Ma davvero la massoneria è ancora così potente e pervasiva in città come la racconta il suo romanzo?
«Il mio è solo un romanzo, ma non c’è dubbio che la Massoneria rappresenti un “potere forte” e Ravenna ne sia una delle capitali. Poi, quanto forte sia il suo potere non ho elementi per stabilirlo».
Tra le riflessioni sulla città che più forse colpiscono c’è quella su Ravenna come luogo di ossimori. E soprattutto incapace di progettare sogni adatti alle sue dimensioni: o le ambizioni sono eccessive, da capitale, o di piccolo cabotaggio, da provincia. Crede che sia ancora così e che ci sia il modo di liberarsi di questa sorta di “maledizione” della capitale?

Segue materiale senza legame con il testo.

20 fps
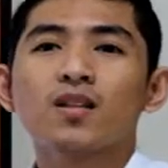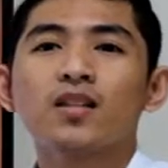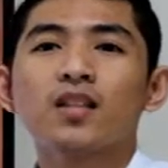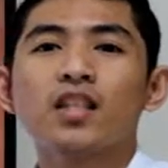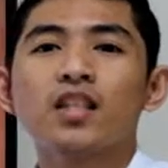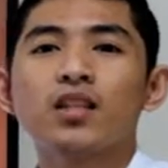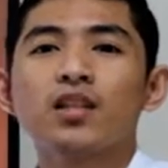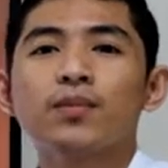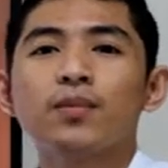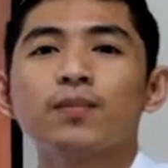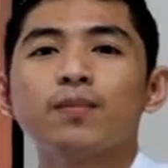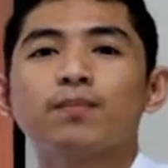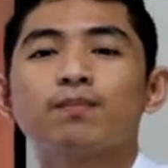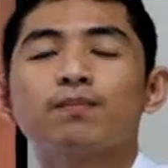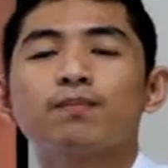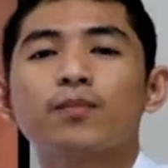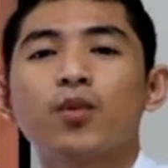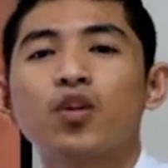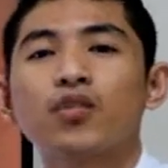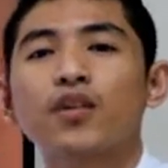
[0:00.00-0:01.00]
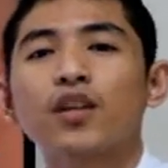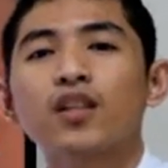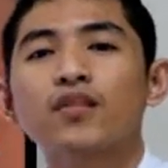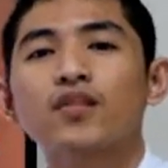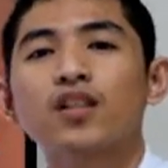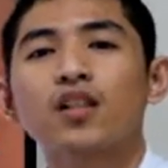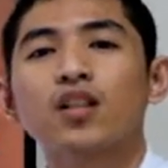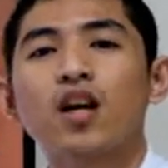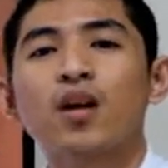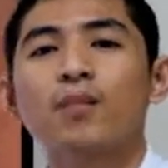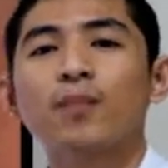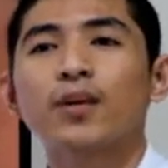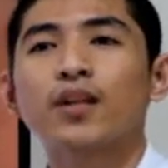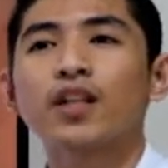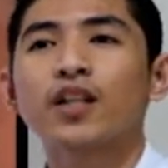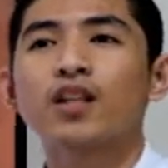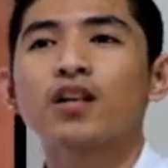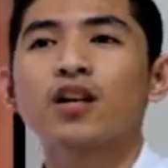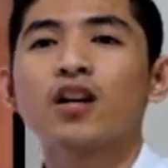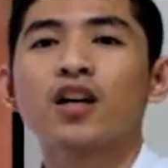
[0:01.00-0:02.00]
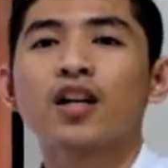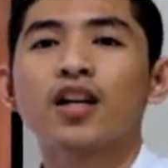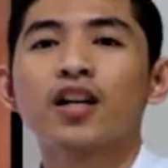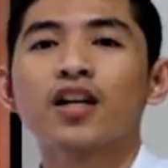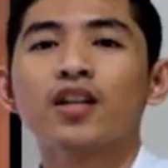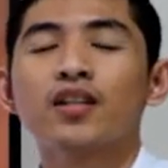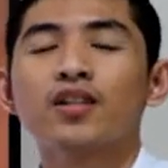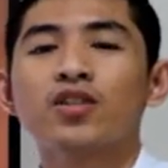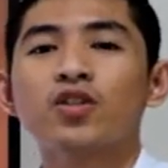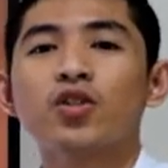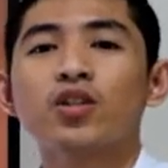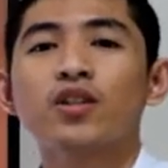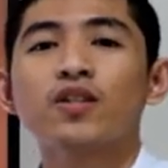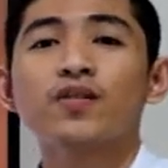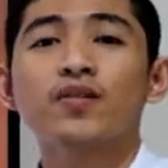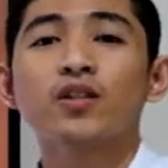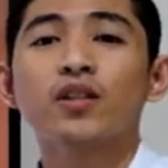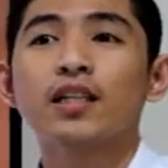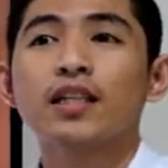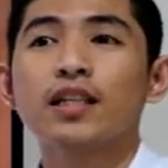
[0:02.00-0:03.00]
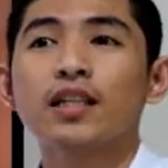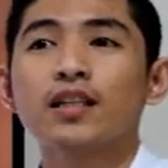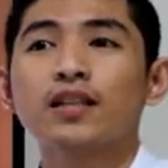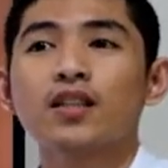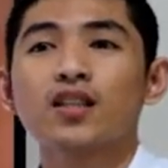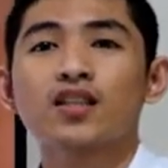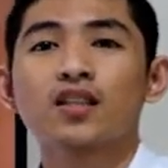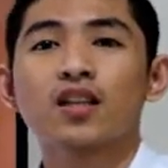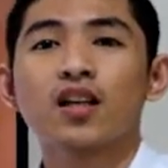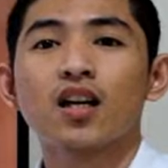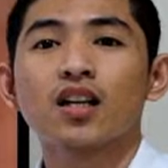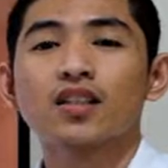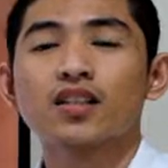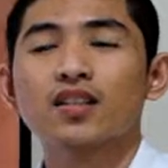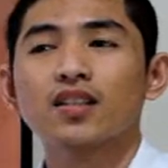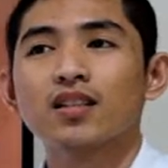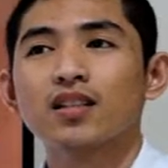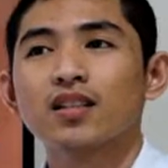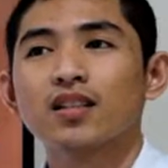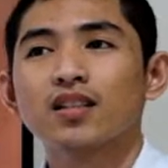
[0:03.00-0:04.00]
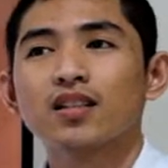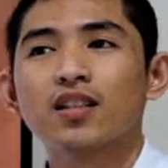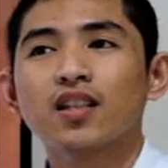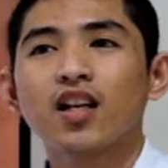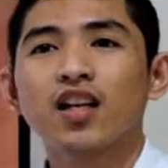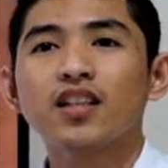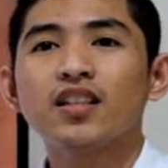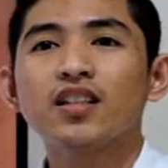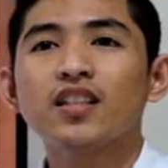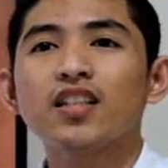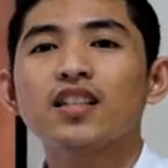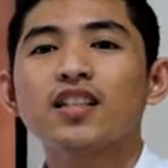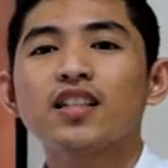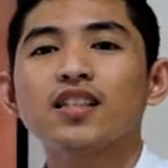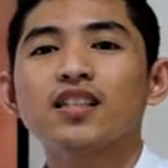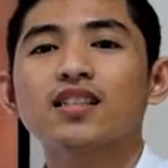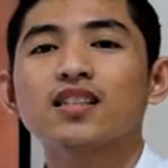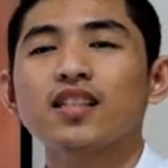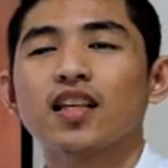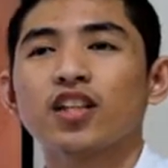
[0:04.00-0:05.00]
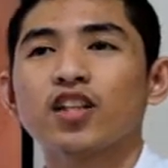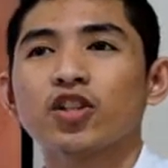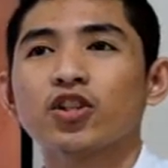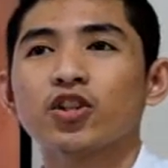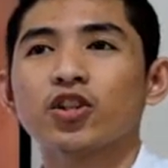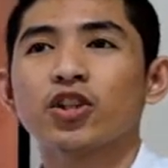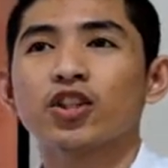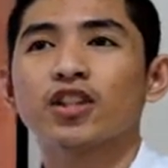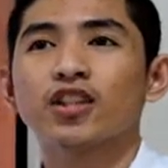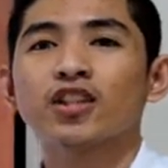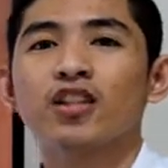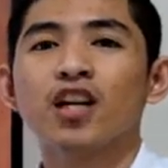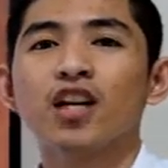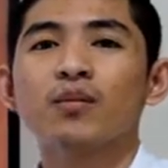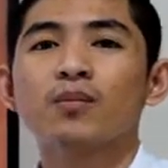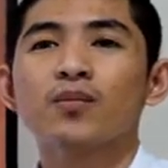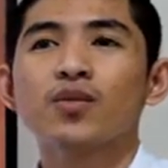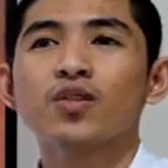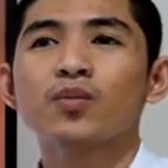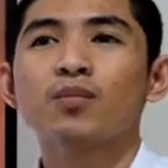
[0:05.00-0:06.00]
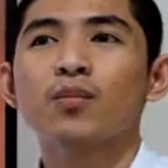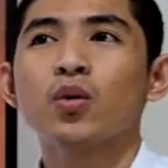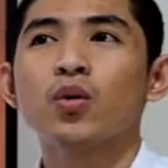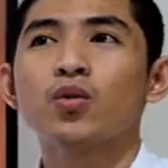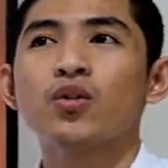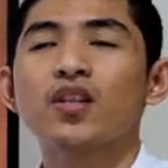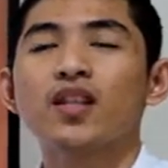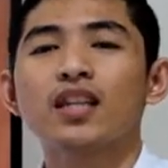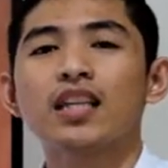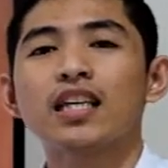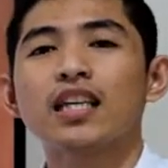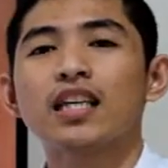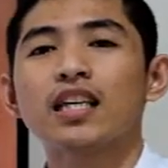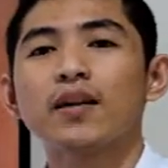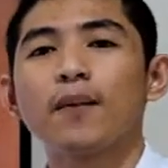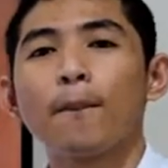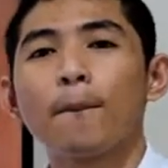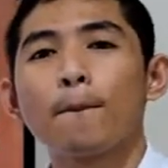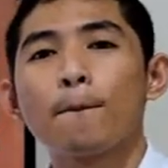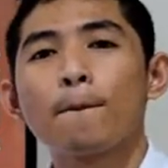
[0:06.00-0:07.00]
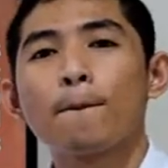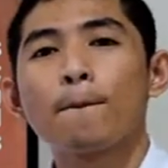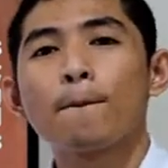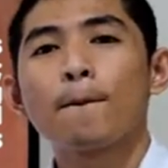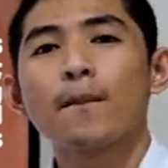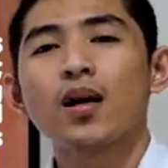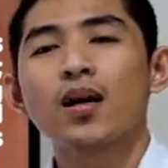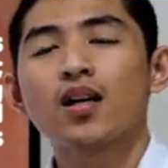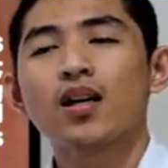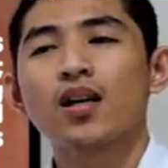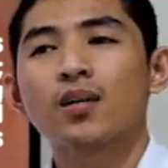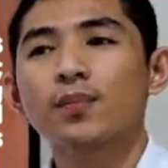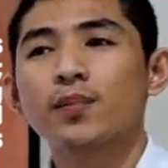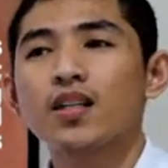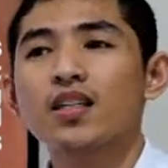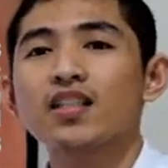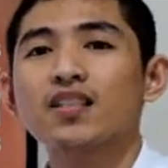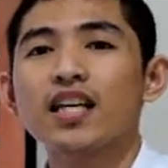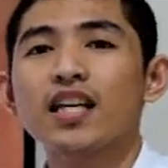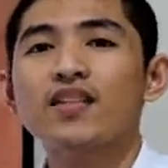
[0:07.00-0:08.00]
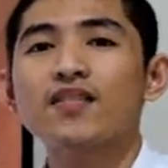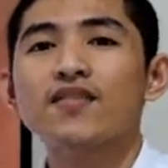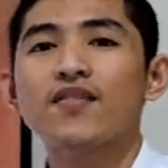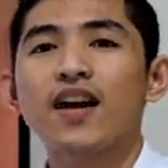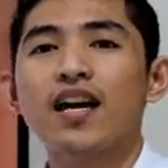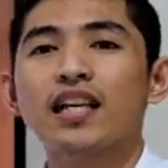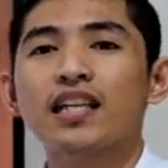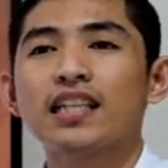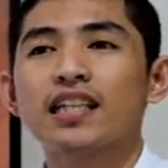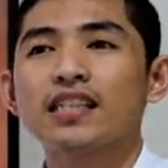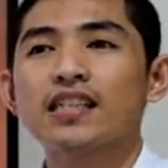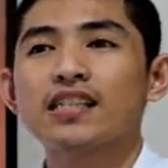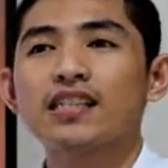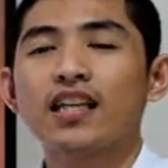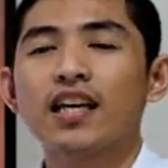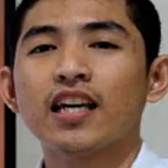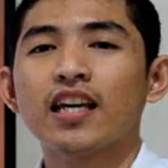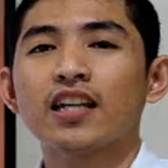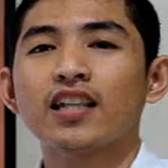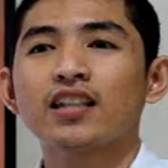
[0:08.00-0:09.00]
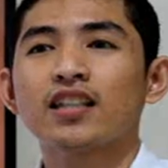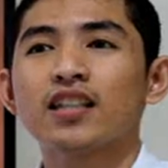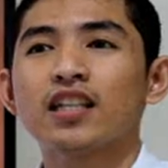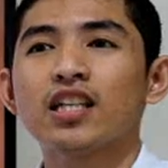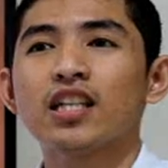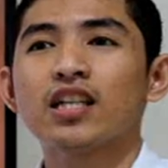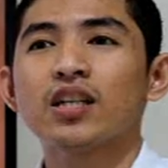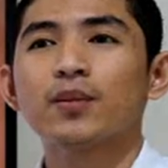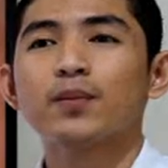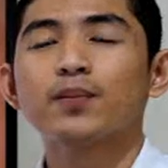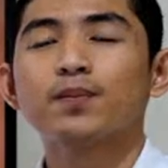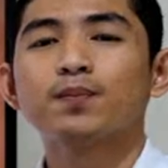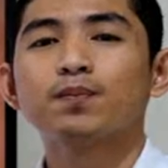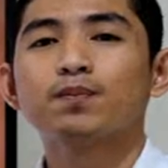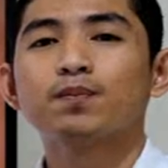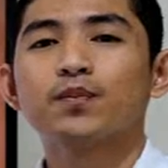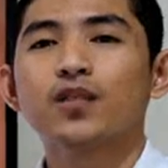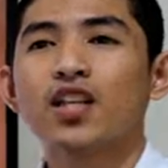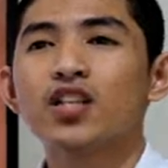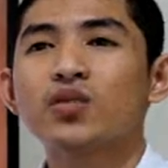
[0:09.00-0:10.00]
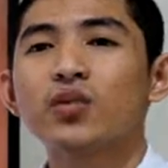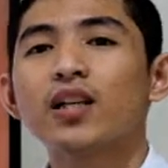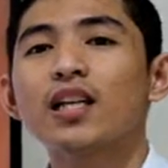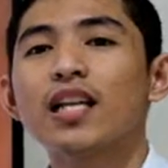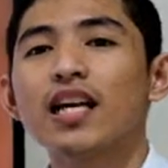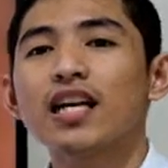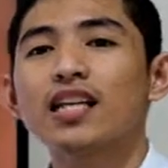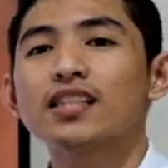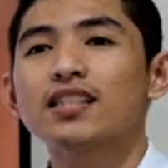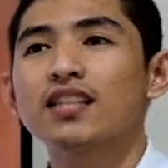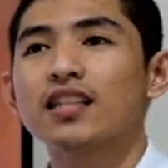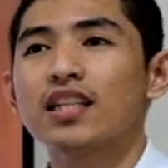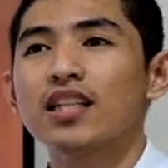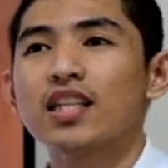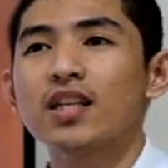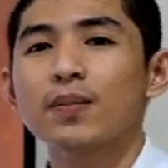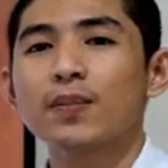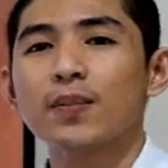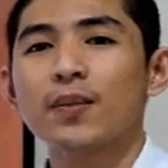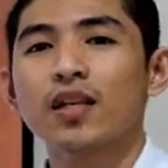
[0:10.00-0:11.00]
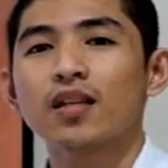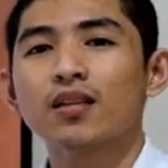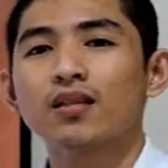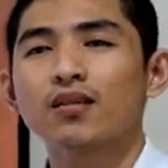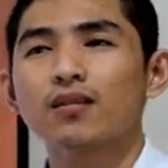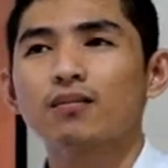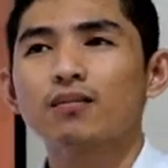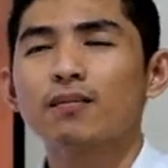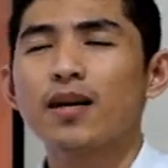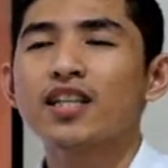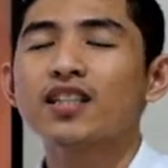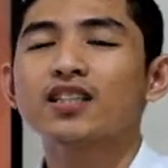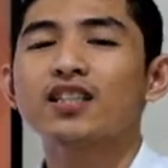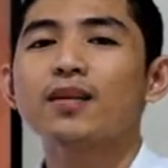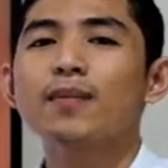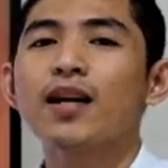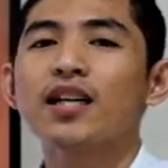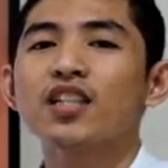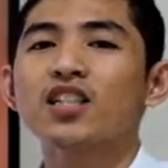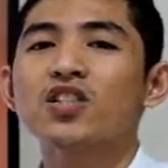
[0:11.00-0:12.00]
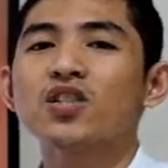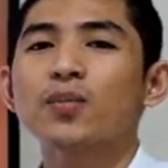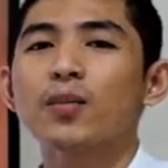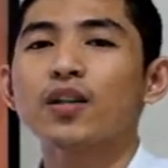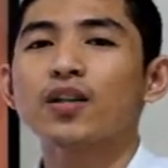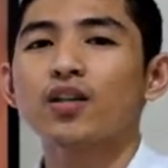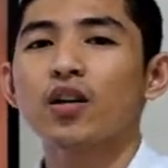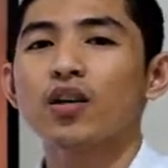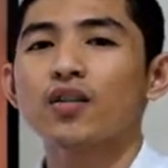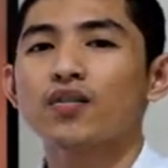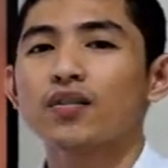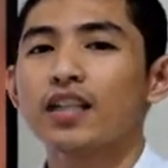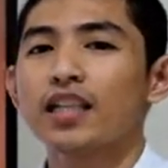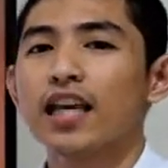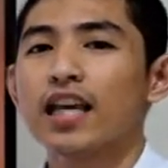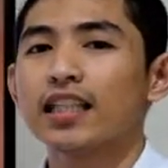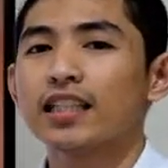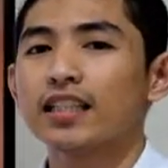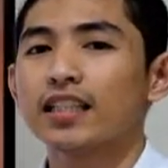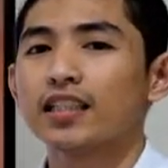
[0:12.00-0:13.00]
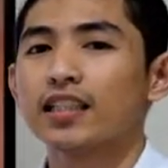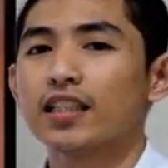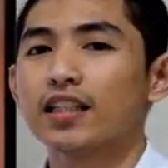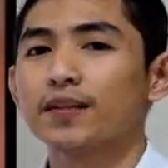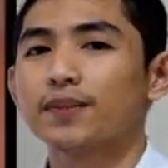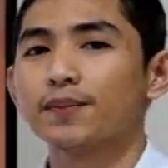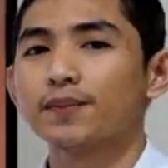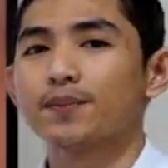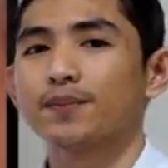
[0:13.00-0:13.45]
the profile of the company are dutifully discussed. Under this section comes both the peaks and valleys and as well as the management of the entity.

«Credo che sia ancora così. Ma credo anche che la consapevolezza di questa incompiutezza e il disagio che può derivarne siano le uniche basi su cui si possa provare a costruire qualcosa di importante».
Scrivere è stato un piacere o una fatica? Una necessità o un passatempo? E, soprattutto, intende continuare a farlo?
«Scrivere un romanzo è un’esperienza emozionante, dà un senso di onnipotenza, ma ti pone continuamente di fronte ai tuoi limiti. Fornisce stimoli intellettuali di cui, a un certo punto, non si può più fare a meno. Per questo spero di continuare a farlo».
Le manca la politica in prima linea?
«In questo momento, no. Mi sto occupando d’altro (Cassani è nello staff dell’assessorato regionale al Turismo, ndr). E poi, se già non si era capito, non mi piace la psicopolitica contemporanea dove tutto è ridotto a reazione emotiva e dove lo sproloquio dei social media ha ormai inghiottito il dibattito pubblico».
Andrà a Matera nel 2019? Ed è soddisfatto di come viene trattata in città l’eredità lasciata dall’esperienza di candidatura?
«Penso che andrò a Matera, anche perché il mio amico Paolo Verri, grande estimatore del nostro progetto di candidatura, mi ha già invitato più volte. Rispetto all’eredità di Ravenna 2019, ho idea che essa conservi una sua forza oggettiva, visto che mi pare che alcune delle più significative iniziative culturali di questi anni fossero presenti nel nostro dossier di candidatura».